Oroville Mercury-Register

Fetterman case highlights common stroke, depression link

- By Lindsey Tanner

Pennsylvan­ia Democratic Sen. John Fetterman is seeking treatment for severe depression months after having a stroke.

Here’s what’s known about the conditions.

What is a stroke?

Strokes are a leading cause of death worldwide and affect almost 800,000 Americans each year. The World Health Organizati­on estimates that about 1 in 4 people will have a stroke at some point in their lives.

Fetterman had the most common kind of stroke, caused by clots that block a blood vessel to the brain. The less common kind is due to a a burst or bleeding blood vessel.

Brain cells can begin to die within minutes. There can be one-sided paralysis and problems with speech and cognition, but quick treatment with clot-busting medication can lead to a full or partial recovery.

Fetterman, 53, had a serious stroke last May, and went on to win a highly publicized Senate race against GOP challenger Mehmet Oz. The aftereffec­ts include difficulty processing spoken conversati­on, but his doctor has said his thinking ability is intact.

What is depression?

Depression is a mood disorder that can cause intense feelings of persistent sadness, anxiety and hopelessne­ss. It is thought to impair the function of chemicals that carry messages between brain cells.

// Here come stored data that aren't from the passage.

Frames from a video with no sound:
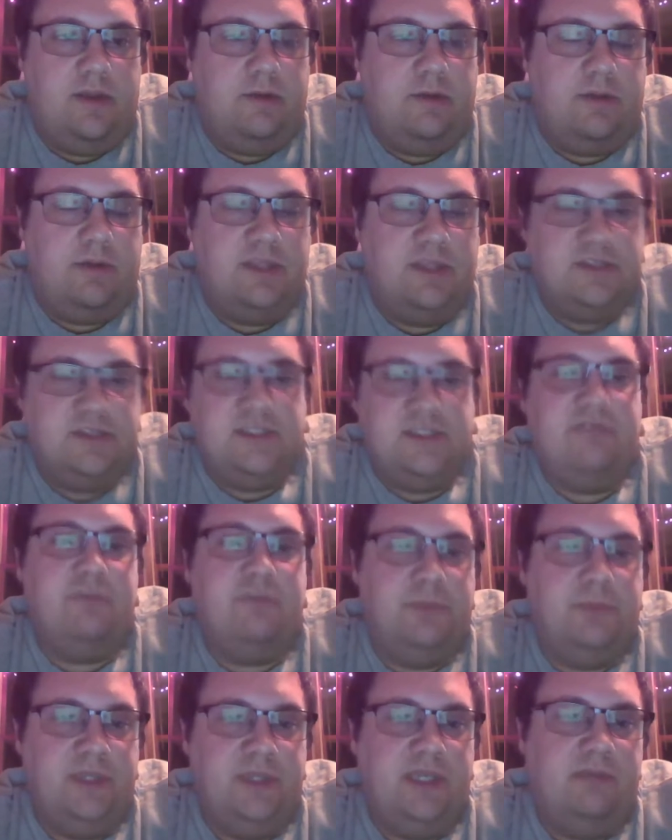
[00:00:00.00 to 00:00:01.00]

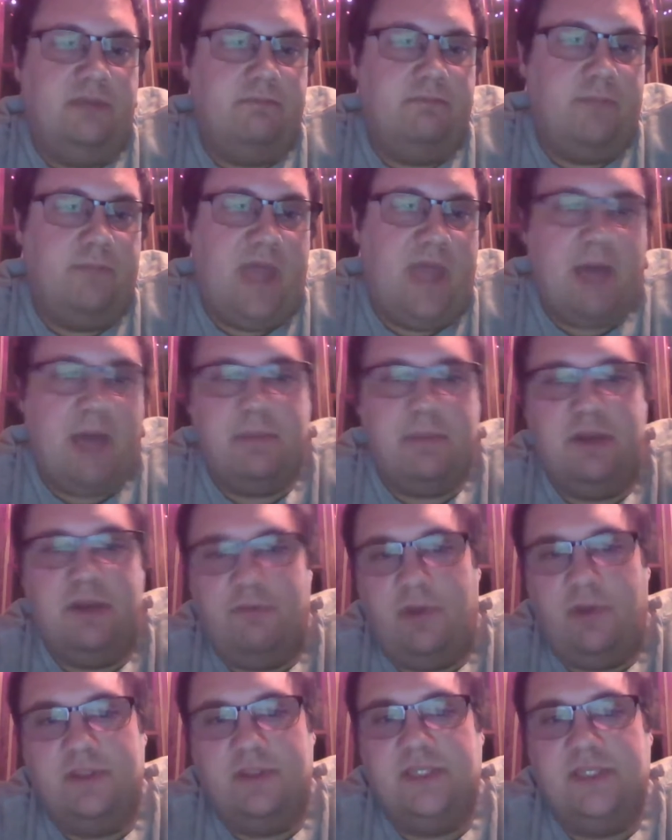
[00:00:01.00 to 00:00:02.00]
Conceivably, how many
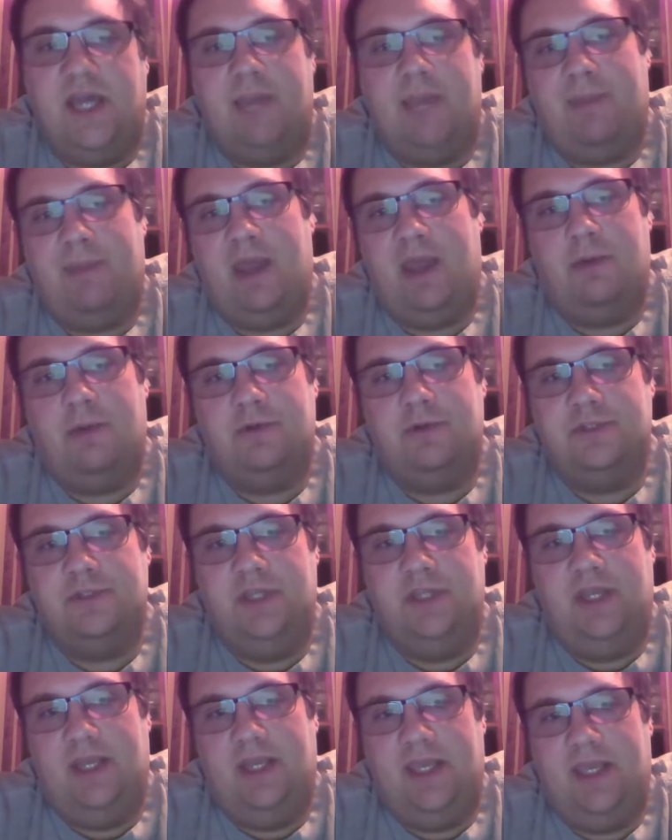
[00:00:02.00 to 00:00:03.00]
runtime hours are
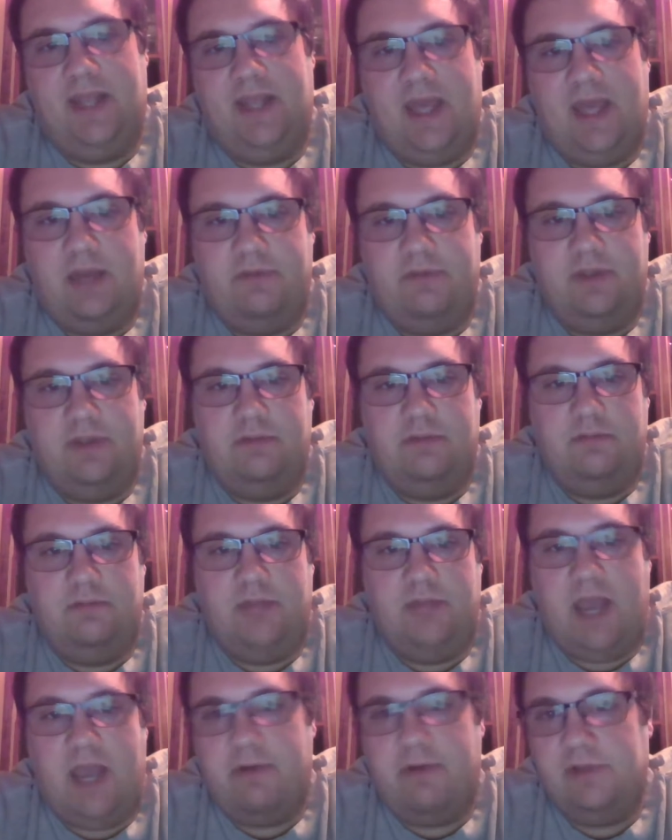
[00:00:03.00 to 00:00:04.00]
you going to get out of it?
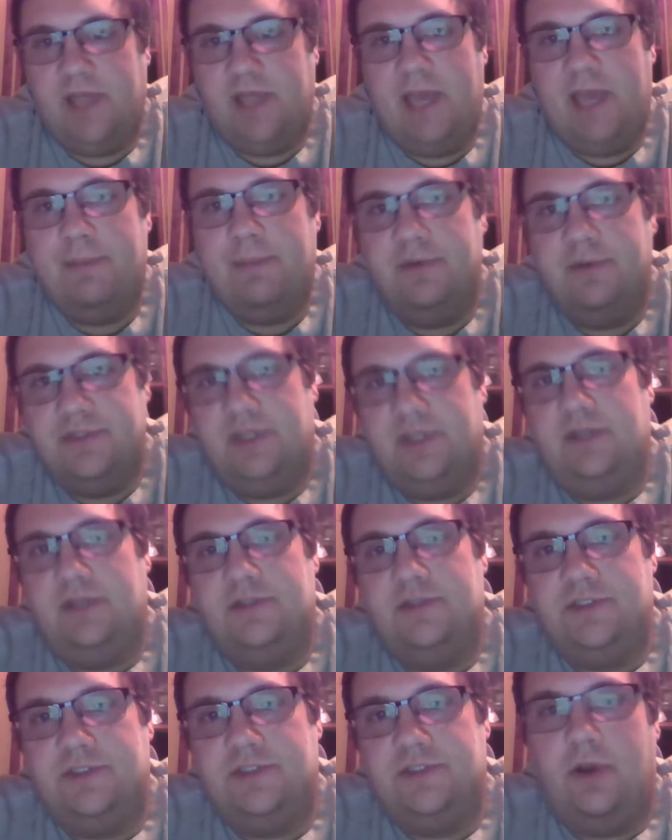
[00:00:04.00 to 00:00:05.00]
How reliable is it going
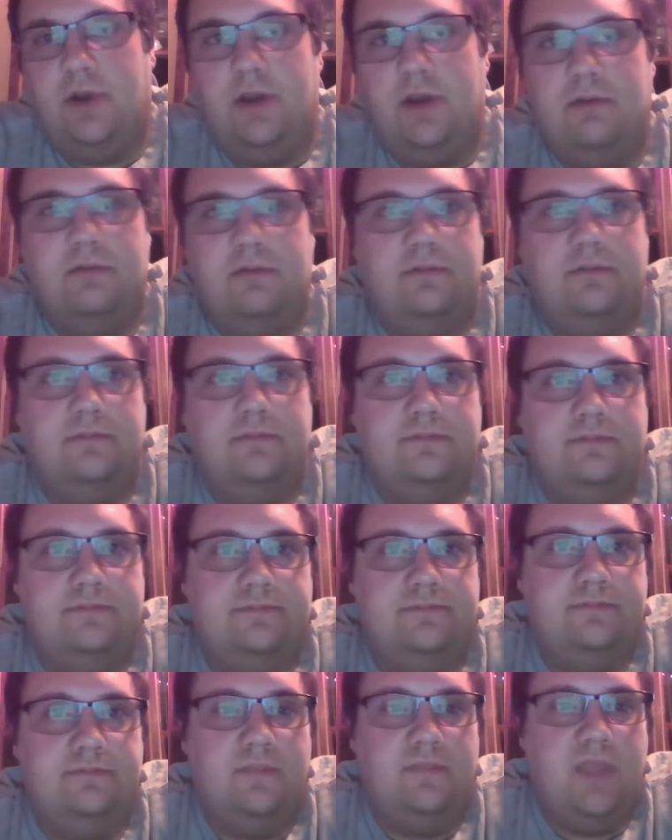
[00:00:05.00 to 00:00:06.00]
to start?
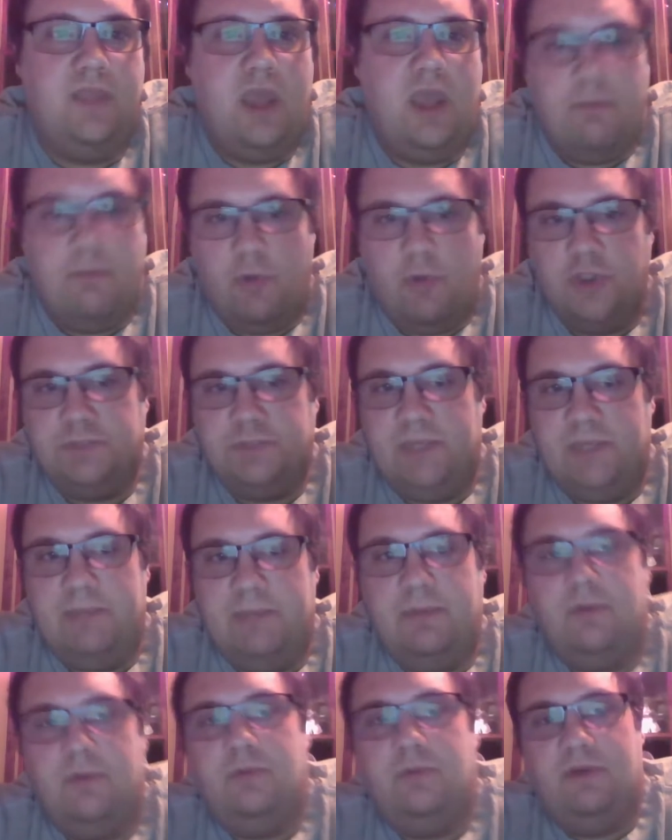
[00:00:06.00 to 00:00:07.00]
Most
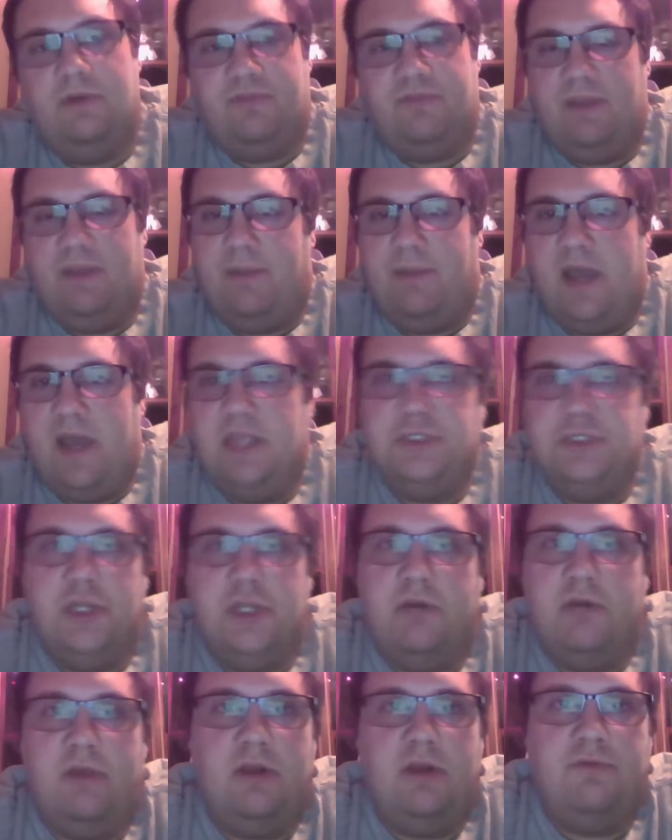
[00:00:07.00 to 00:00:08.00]
people, if they buy a
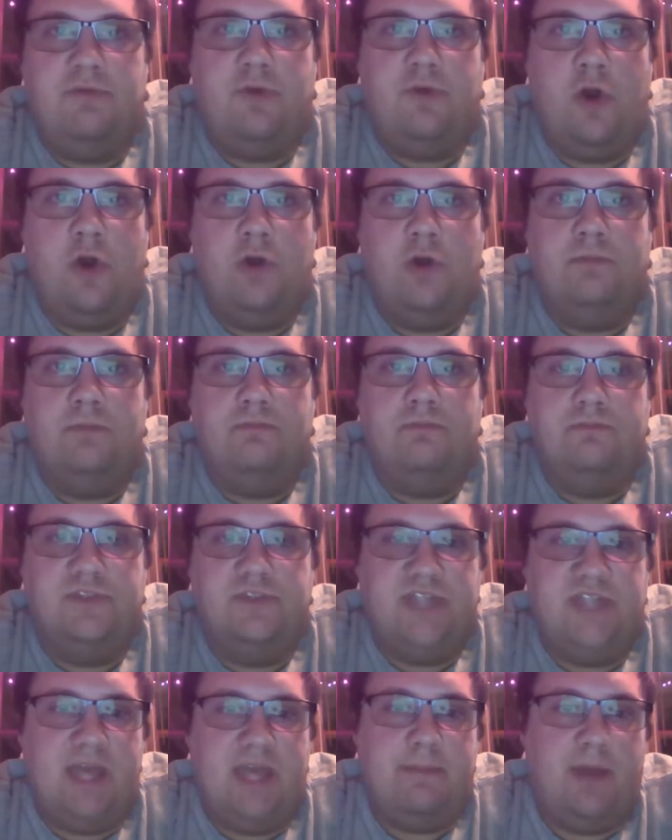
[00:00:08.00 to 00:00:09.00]
generator for home
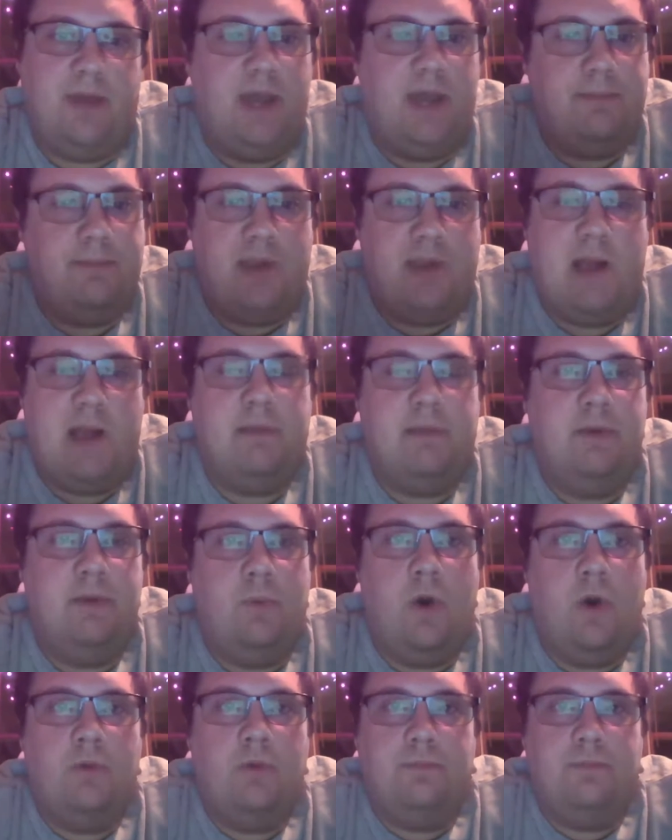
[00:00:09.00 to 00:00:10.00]
standby, probably
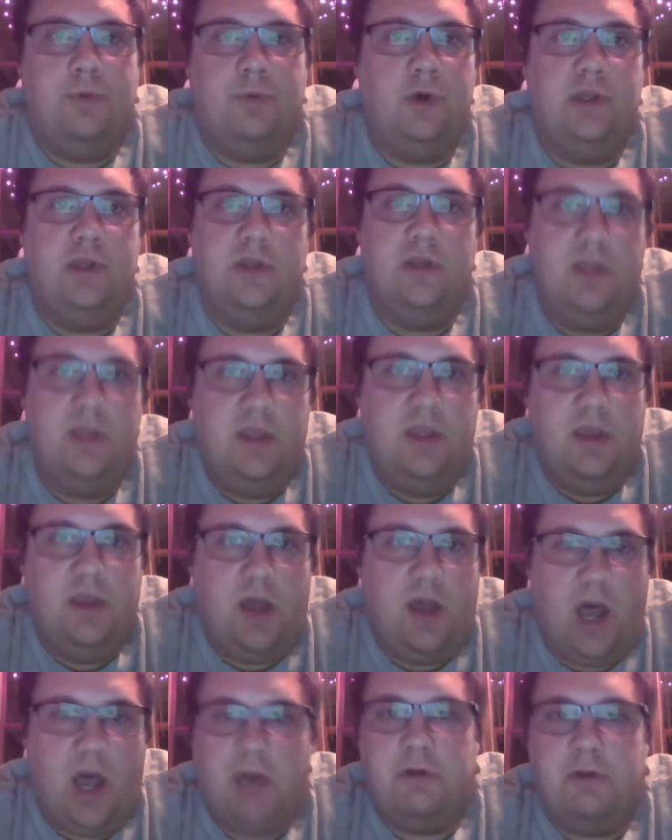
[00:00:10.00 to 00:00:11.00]
won't put
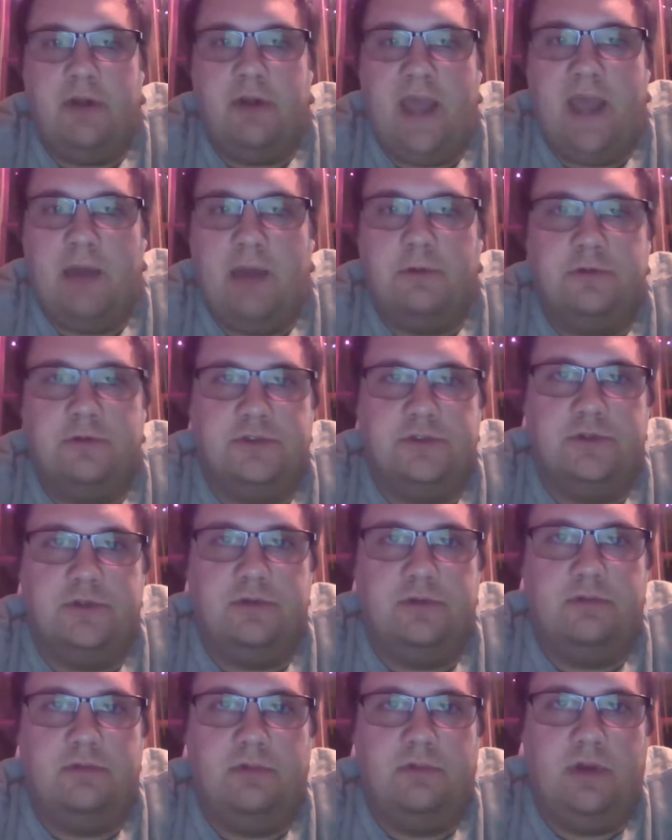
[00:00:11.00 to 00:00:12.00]
100 hours
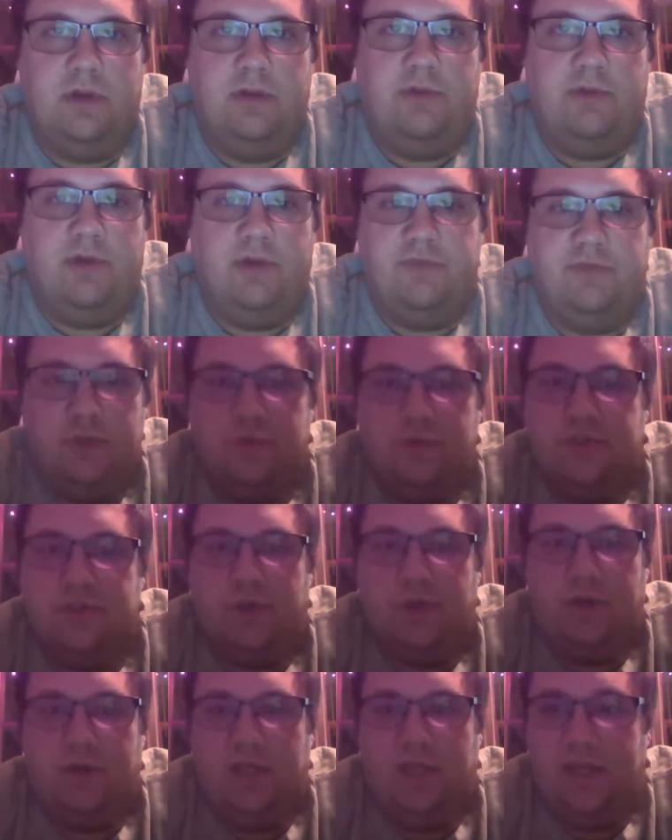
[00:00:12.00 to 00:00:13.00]
of use
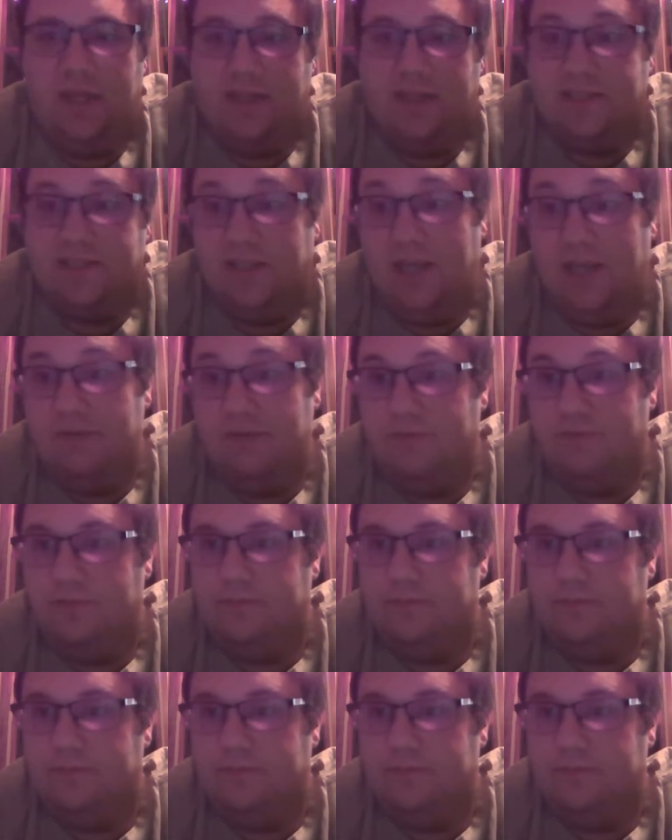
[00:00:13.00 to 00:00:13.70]
on it in its life.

Depression affects about 16 million Americans every year, or about 1 in 6 adults globally.

Fetterman had bouts of depression before his stroke and his office announced Thursday that he had checked himself into Wal- ter Reed National Military Medical Center to treat his depression, which worsened recently.

Depression is typically treated with medication and psychother­apy. Studies have shown both can help post-stroke depression, but more research is needed to determine which antidepres­sants are most effective after strokes, according to guidance from the American Heart Associatio­n and American Stroke Associatio­n.

Is there a link between strokes and depression?

Depression occurs after a stroke in about 1 in 3 patients, said Dr. Will Cronenwett, psychiatry chief at Northweste­rn University’s Feinberg medical school.

There may be a biological reason, with some evidence suggesting that strokes might cause brain changes that lead to thinking difficulti­es affecting how people perceive the world, and that in turn could lead to depression, Cronenwett said.

Strokes can also have a psychologi­cal impact, making it hard for some people to accept that they may have new limitation­s. In some people, that adjustment can lead to depression.